Opará não é tudo a mesma coisa: por que é necessário distinguir o Observatório das Políticas Afirmativas Raciais (Opará) da Associação Opará
Ana Luisa Araujo de Oliveira e Everton Cristian Rodrigues De Souza
Nos últimos meses, intensificou-se a circulação de informações que confundem duas iniciativas distintas que utilizam o nome “Opará” e atuam na pauta racial e de atuação antirracista. Trata-se de uma questão que demanda posicionamento firme e definitivo. É necessário afirmar, com precisão e responsabilidade, que o Observatório das Políticas Afirmativas Raciais (Opará) e a denominada Associação Opará são entidades distintas, sem qualquer vínculo institucional, jurídico ou organizacional.
O Observatório Opará é um grupo de pesquisa e extensão institucionalizado na Universidade Federal do Vale do São Francisco (Univasf), com registro no Diretório de Grupos de Pesquisa do CNPq (dgp.cnpq.br/dgp/espelhogrupo/4093936996976884). Sua atuação se fundamenta na produção de conhecimento científico, na elaboração de estudos técnicos e na incidência qualificada sobre políticas públicas de igualdade racial, orientada por rigor metodológico, responsabilidade institucional e compromisso com evidências.

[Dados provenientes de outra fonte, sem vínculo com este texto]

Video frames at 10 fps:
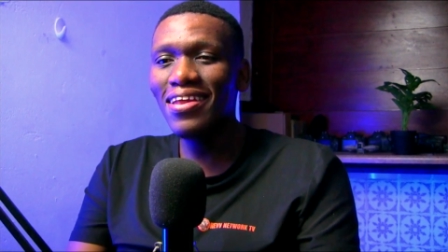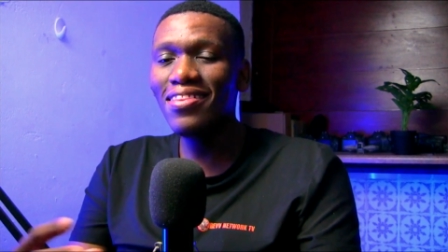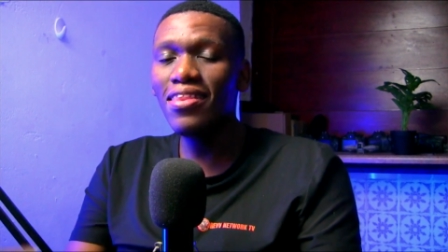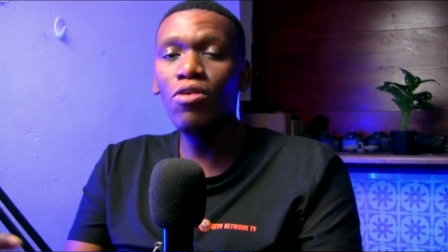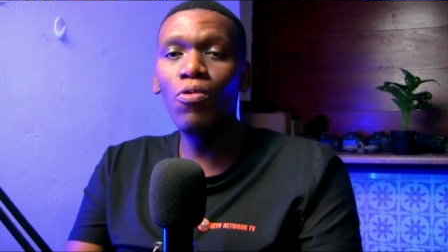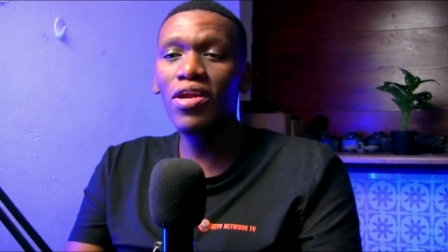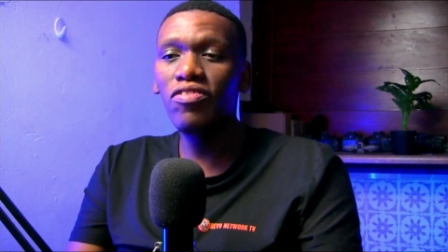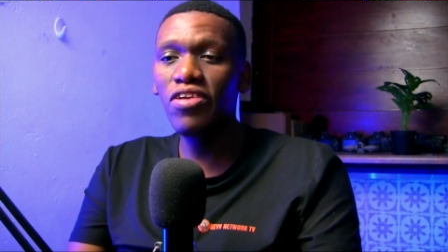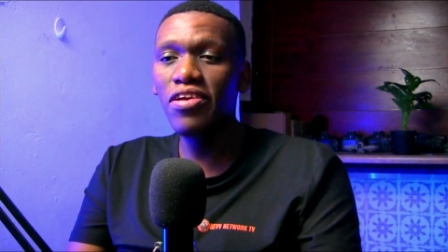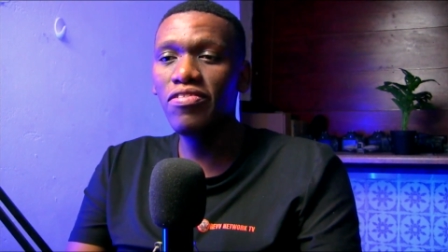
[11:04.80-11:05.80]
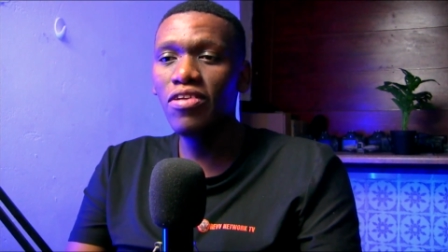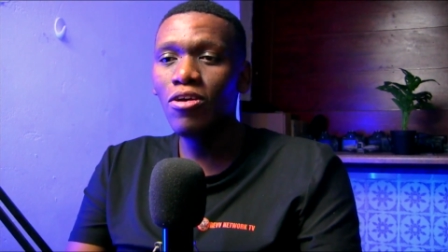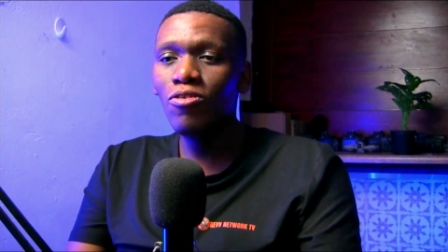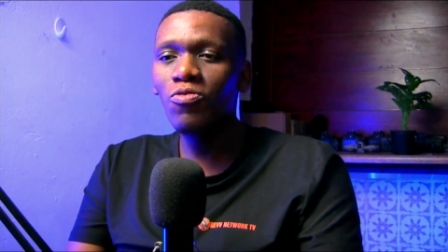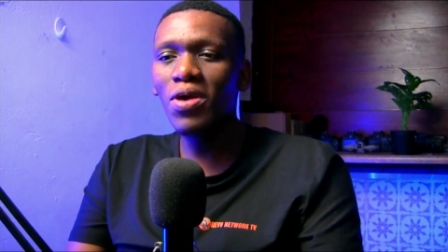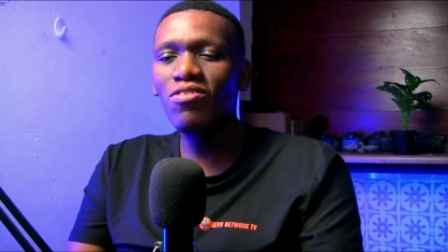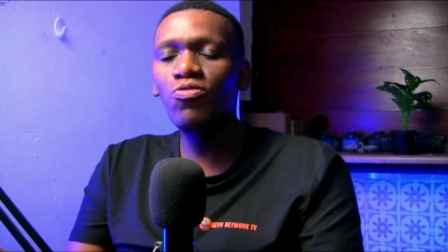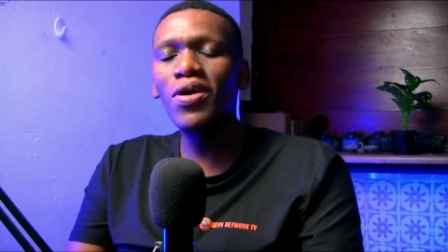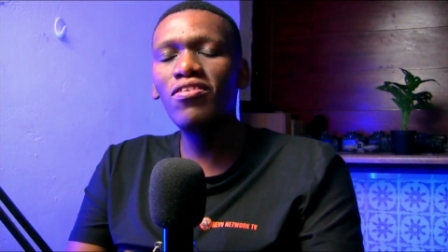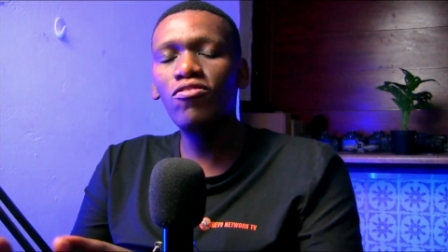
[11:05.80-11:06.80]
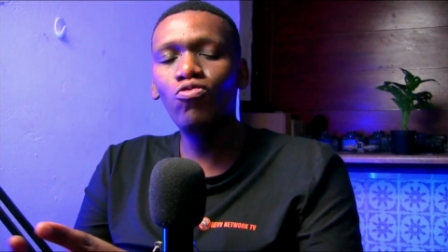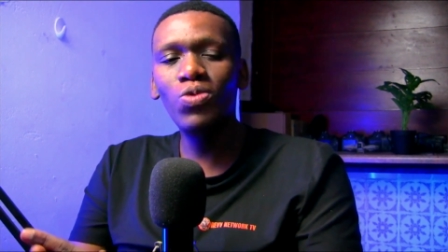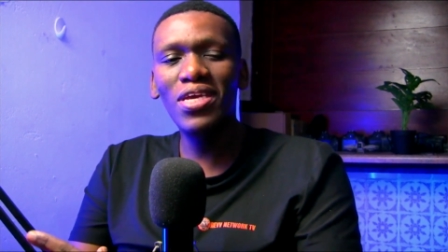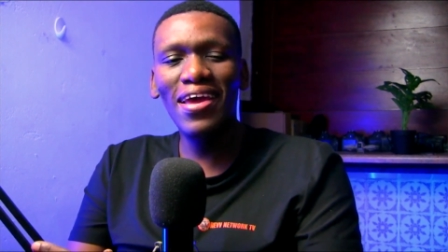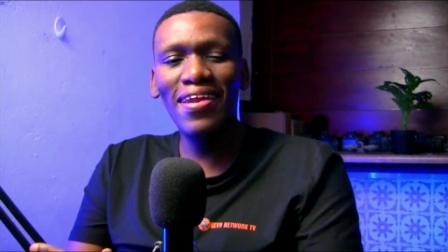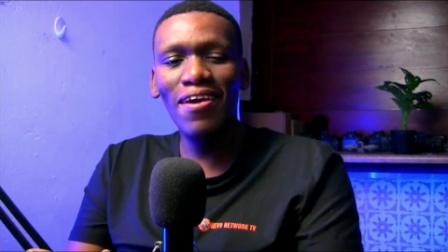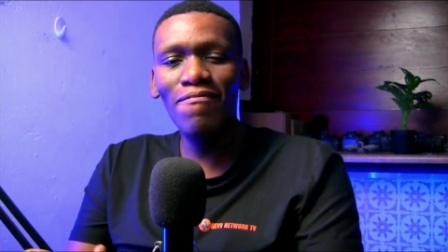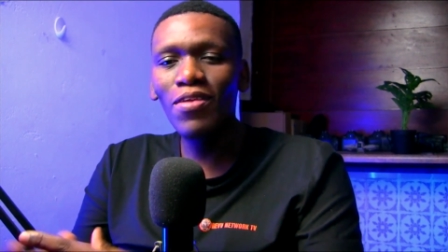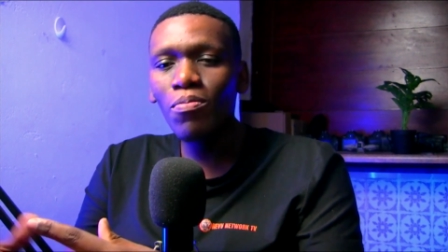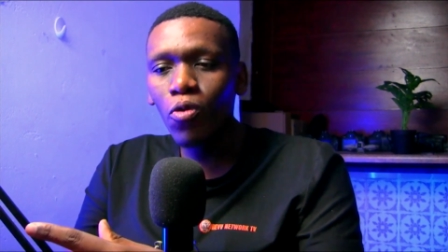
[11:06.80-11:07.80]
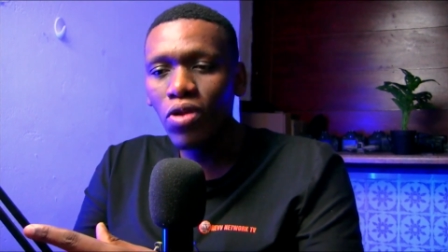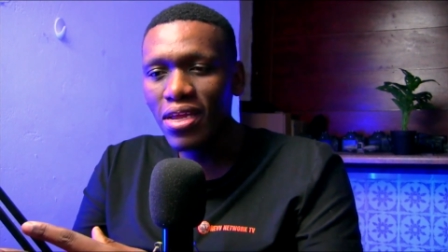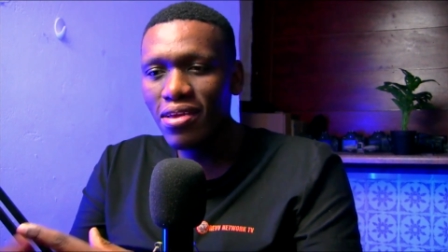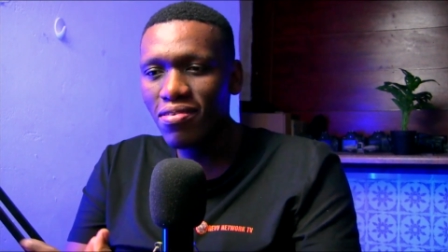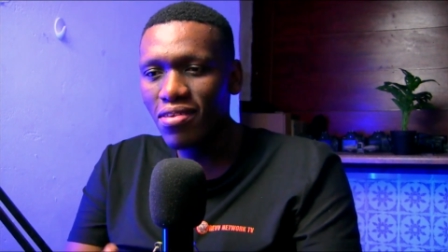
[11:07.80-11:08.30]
they want to change. So as much as we can have the police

A Associação Opará, por sua vez, constitui uma iniciativa autônoma, com estrutura e gestão próprias. Não integra a Univasf, não possui vínculo com o Observatório e não o representa sob qualquer forma.
A persistência na vinculação entre essas duas iniciativas produz efeitos concretos. Compromete a credibilidade do Observatório ao poder induzir atribuição de conteúdos, práticas e posicionamentos que não foram submetidos aos seus critérios acadêmicos e institucionais. Ao mesmo tempo também pode induzir instituições públicas, organizações parceiras e a sociedade a equívocos quanto à autoria de projetos, eventos e manifestações. E, sobretudo, fragiliza a transparência necessária em um campo sensível como o das políticas de igualdade racial.

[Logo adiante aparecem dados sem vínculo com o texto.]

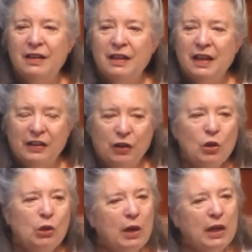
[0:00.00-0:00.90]
And the
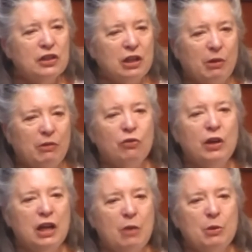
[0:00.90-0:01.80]
only way it's going to be
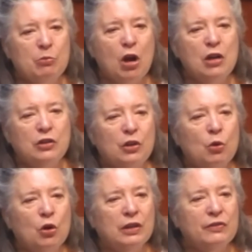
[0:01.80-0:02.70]
freed up and brought into the
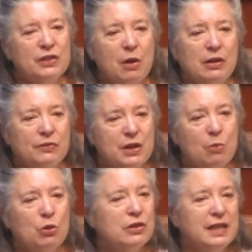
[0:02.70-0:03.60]
world if, so, if
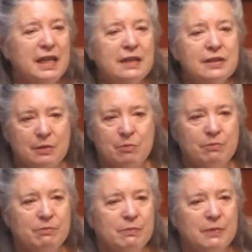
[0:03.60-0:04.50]
someone sees them.
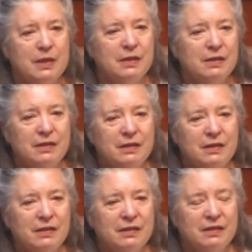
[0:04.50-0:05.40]

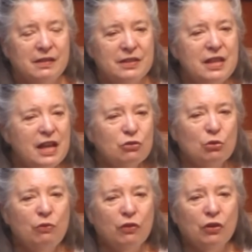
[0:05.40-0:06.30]
Isn't that
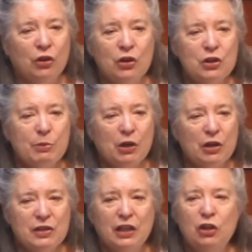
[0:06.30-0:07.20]
true for your
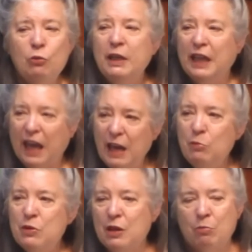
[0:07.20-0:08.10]
experience? Like you became
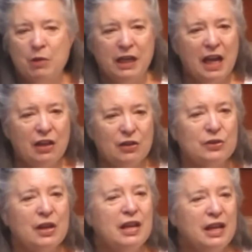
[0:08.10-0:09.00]
somebody else
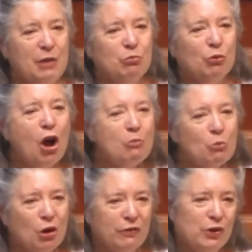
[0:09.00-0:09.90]
and brought
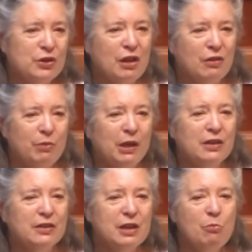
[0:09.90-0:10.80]
more of yourself
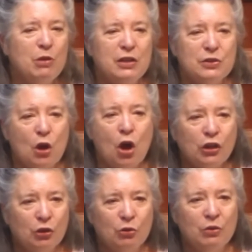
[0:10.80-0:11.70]
because somebody saw
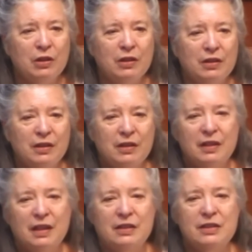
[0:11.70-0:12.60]
you
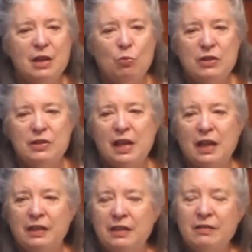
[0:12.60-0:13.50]
and someone
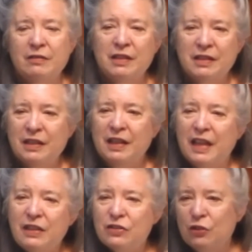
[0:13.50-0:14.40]
said,
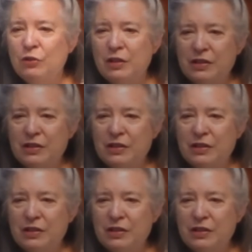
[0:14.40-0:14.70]
let's do this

Não se trata de disputa de espaço. Trata-se de integridade institucional.
Um grupo de pesquisa vinculado a uma universidade pública responde a normas, controles e responsabilidades que não se confundem com a atuação de uma associação independente. A sobreposição dessas naturezas distintas não apenas distorce a realidade, como pode comprometer a confiança pública construída a partir de trabalho acadêmico consistente.
A pluralidade de iniciativas no campo da luta antirracista é legítima e necessária. No entanto, essa pluralidade exige a preservação das identidades e o respeito às referências institucionais de cada organização.
É, portanto, imprescindível afirmar, de forma inequívoca, que o Observatório Opará não autoriza o uso de seu nome, identidade ou referência institucional por parte da Associação. Ao mesmo tempo, não reconhece qualquer relação de representatividade entre as duas iniciativas.
A referida Associação não se trata de continuidade do Observatório, mas sim de uma ruptura.
A manutenção dessa confusão gera distorções que prejudicam a percepção pública de ambas as iniciativas e pode levar a responsabilizações indevidas. Por essa razão, medidas cabíveis poderão ser adotadas para resguardar a identidade institucional do Observatório.
Em um cenário de disputas narrativas e fragilização do debate público, distinguir com precisão não é um detalhe formal. É uma condição para a preservação da credibilidade científica, da responsabilidade institucional e da própria qualidade das políticas públicas.